**DATA RECORDS**.
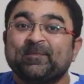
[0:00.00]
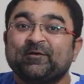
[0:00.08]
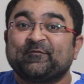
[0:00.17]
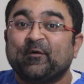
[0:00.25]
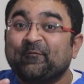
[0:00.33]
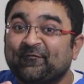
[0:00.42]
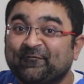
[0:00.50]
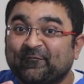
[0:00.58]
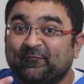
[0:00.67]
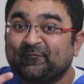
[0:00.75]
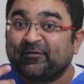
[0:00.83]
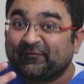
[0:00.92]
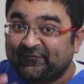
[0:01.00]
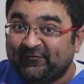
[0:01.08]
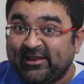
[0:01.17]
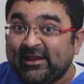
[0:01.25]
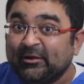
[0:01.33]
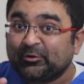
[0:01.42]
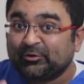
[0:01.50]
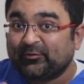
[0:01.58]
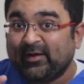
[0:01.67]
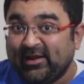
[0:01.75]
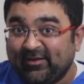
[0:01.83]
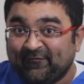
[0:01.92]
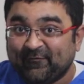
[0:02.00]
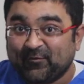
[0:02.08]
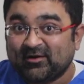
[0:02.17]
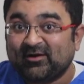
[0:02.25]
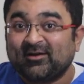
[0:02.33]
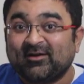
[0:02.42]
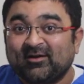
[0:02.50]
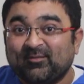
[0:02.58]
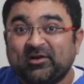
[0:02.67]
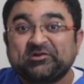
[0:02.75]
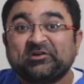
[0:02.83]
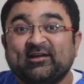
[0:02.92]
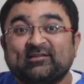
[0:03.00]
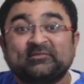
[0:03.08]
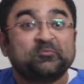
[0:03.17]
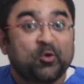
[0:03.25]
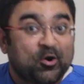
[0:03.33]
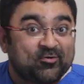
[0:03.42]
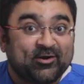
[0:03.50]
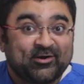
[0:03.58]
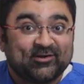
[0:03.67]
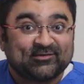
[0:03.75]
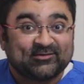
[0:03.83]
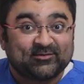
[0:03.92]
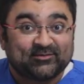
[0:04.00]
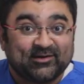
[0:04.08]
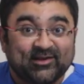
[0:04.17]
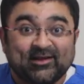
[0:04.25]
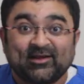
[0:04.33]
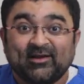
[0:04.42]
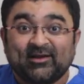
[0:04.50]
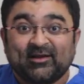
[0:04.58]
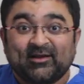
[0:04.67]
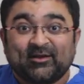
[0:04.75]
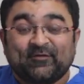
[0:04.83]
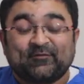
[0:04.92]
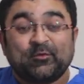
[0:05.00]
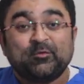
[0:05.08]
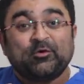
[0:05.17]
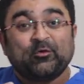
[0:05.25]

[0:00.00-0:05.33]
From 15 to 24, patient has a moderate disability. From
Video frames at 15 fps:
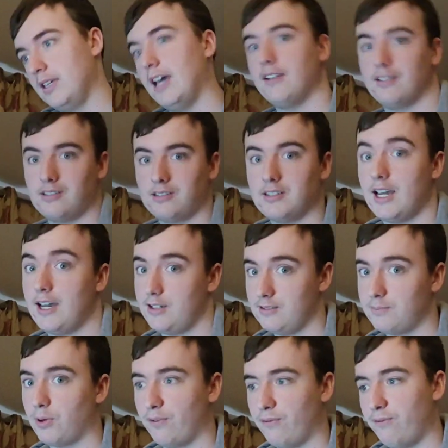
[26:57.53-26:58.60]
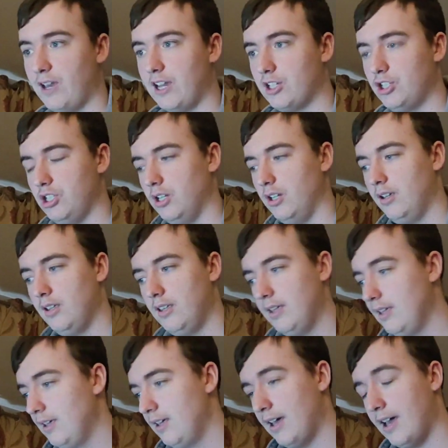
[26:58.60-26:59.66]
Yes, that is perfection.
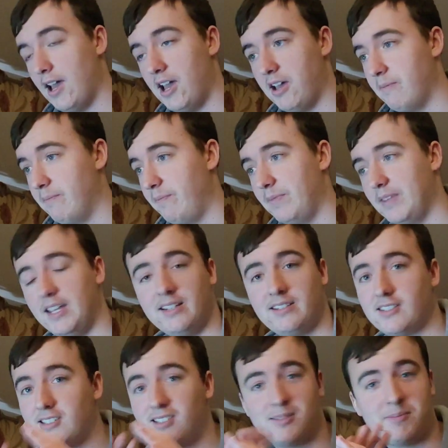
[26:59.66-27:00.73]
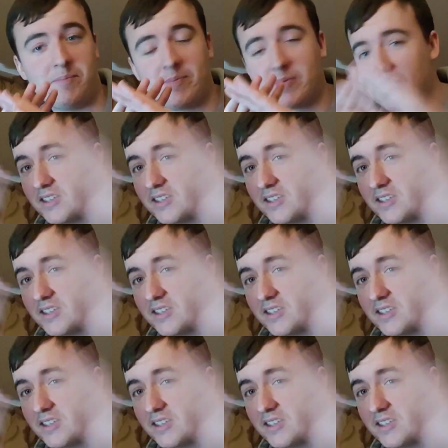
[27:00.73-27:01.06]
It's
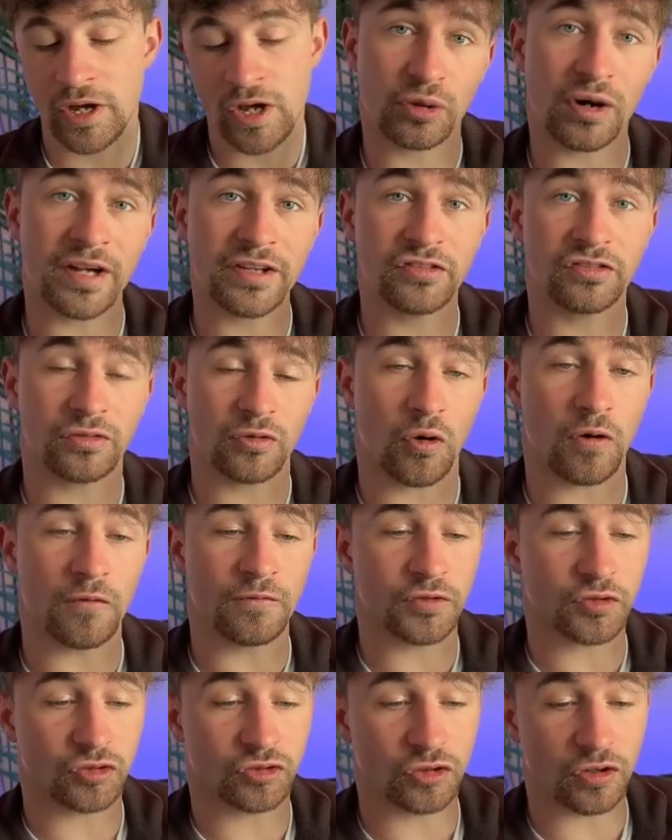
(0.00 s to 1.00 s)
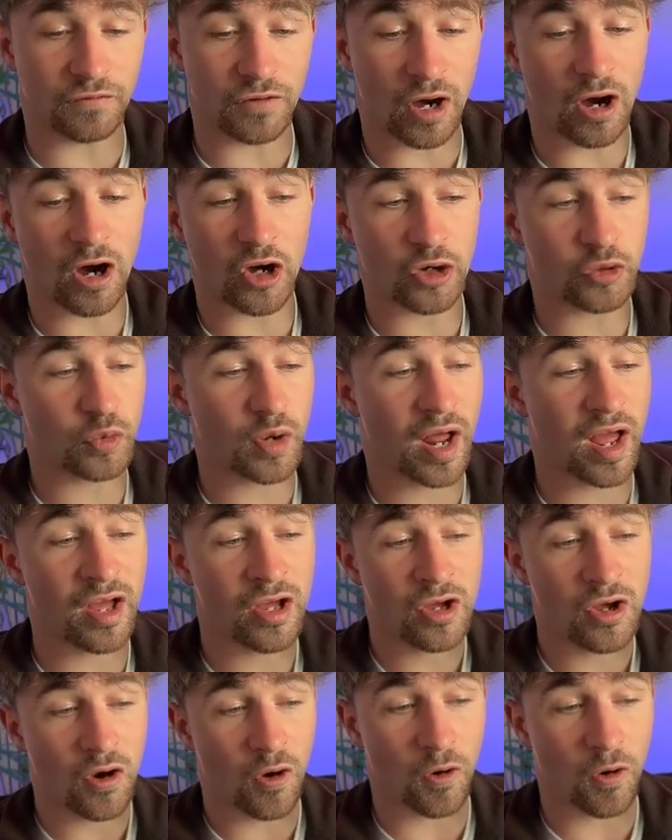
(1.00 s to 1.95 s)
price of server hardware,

**WHAT IS BEING ASKED**. Reproduce every line of the material precisely, omitting its pictures.

**TASK SOLUTION**.
[0:00.00]
[0:00.08]
[0:00.17]
[0:00.25]
[0:00.33]
[0:00.42]
[0:00.50]
[0:00.58]
[0:00.67]
[0:00.75]
[0:00.83]
[0:00.92]
[0:01.00]
[0:01.08]
[0:01.17]
[0:01.25]
[0:01.33]
[0:01.42]
[0:01.50]
[0:01.58]
[0:01.67]
[0:01.75]
[0:01.83]
[0:01.92]
[0:02.00]
[0:02.08]
[0:02.17]
[0:02.25]
[0:02.33]
[0:02.42]
[0:02.50]
[0:02.58]
[0:02.67]
[0:02.75]
[0:02.83]
[0:02.92]
[0:03.00]
[0:03.08]
[0:03.17]
[0:03.25]
[0:03.33]
[0:03.42]
[0:03.50]
[0:03.58]
[0:03.67]
[0:03.75]
[0:03.83]
[0:03.92]
[0:04.00]
[0:04.08]
[0:04.17]
[0:04.25]
[0:04.33]
[0:04.42]
[0:04.50]
[0:04.58]
[0:04.67]
[0:04.75]
[0:04.83]
[0:04.92]
[0:05.00]
[0:05.08]
[0:05.17]
[0:05.25]

[0:00.00-0:05.33]
From 15 to 24, patient has a moderate disability. From
Video frames at 15 fps:
[26:57.53-26:58.60]
[26:58.60-26:59.66]
Yes, that is perfection.
[26:59.66-27:00.73]
[27:00.73-27:01.06]
It's
(0.00 s to 1.00 s)
(1.00 s to 1.95 s)
price of server hardware,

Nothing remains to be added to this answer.